**PROBLEM STATEMENT**
Could you set down the records below exactly as they are, with no pictures?
[[ RECORDS SHOWN open ]]
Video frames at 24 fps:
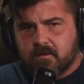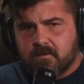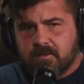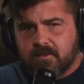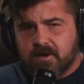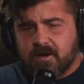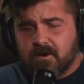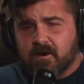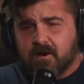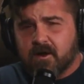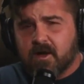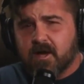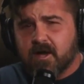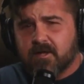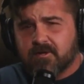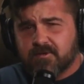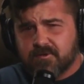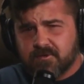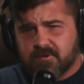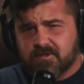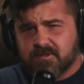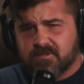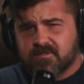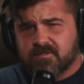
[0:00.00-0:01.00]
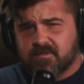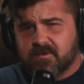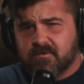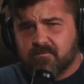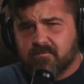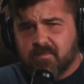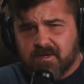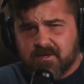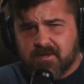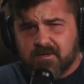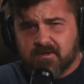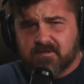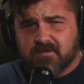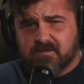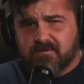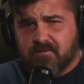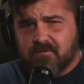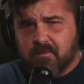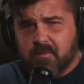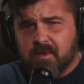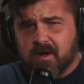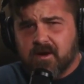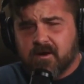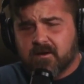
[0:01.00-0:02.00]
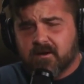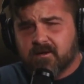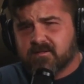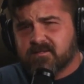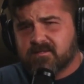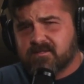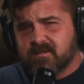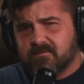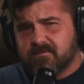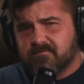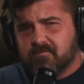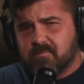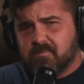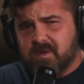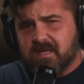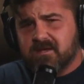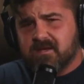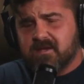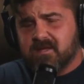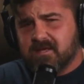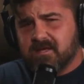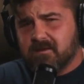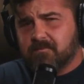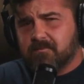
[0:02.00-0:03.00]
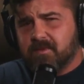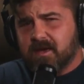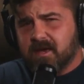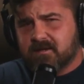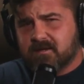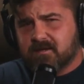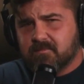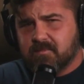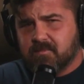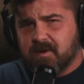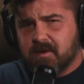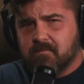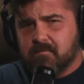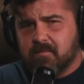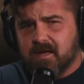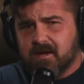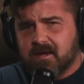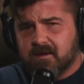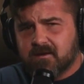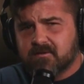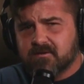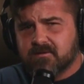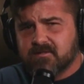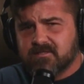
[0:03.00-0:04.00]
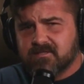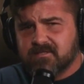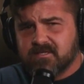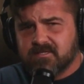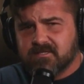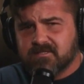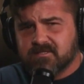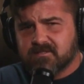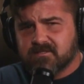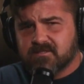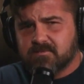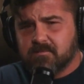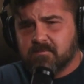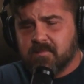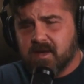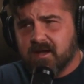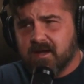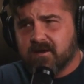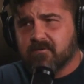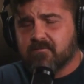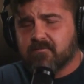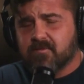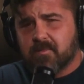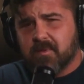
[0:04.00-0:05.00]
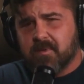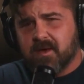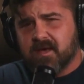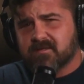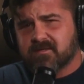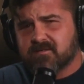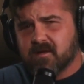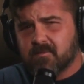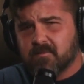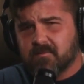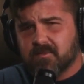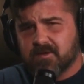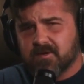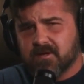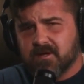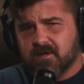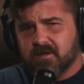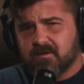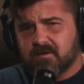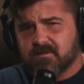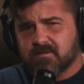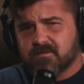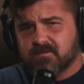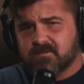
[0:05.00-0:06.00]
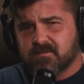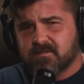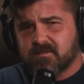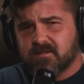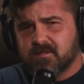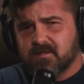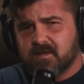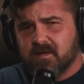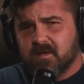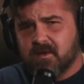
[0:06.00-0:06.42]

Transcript: There are hundreds of millions of Americans that have been impacted by medical decisions made over the past couple of years.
[[ RECORDS SHOWN closed ]]
**ANSWER**
Video frames at 24 fps:
[0:00.00-0:01.00]
[0:01.00-0:02.00]
[0:02.00-0:03.00]
[0:03.00-0:04.00]
[0:04.00-0:05.00]
[0:05.00-0:06.00]
[0:06.00-0:06.42]

Transcript: There are hundreds of millions of Americans that have been impacted by medical decisions made over the past couple of years.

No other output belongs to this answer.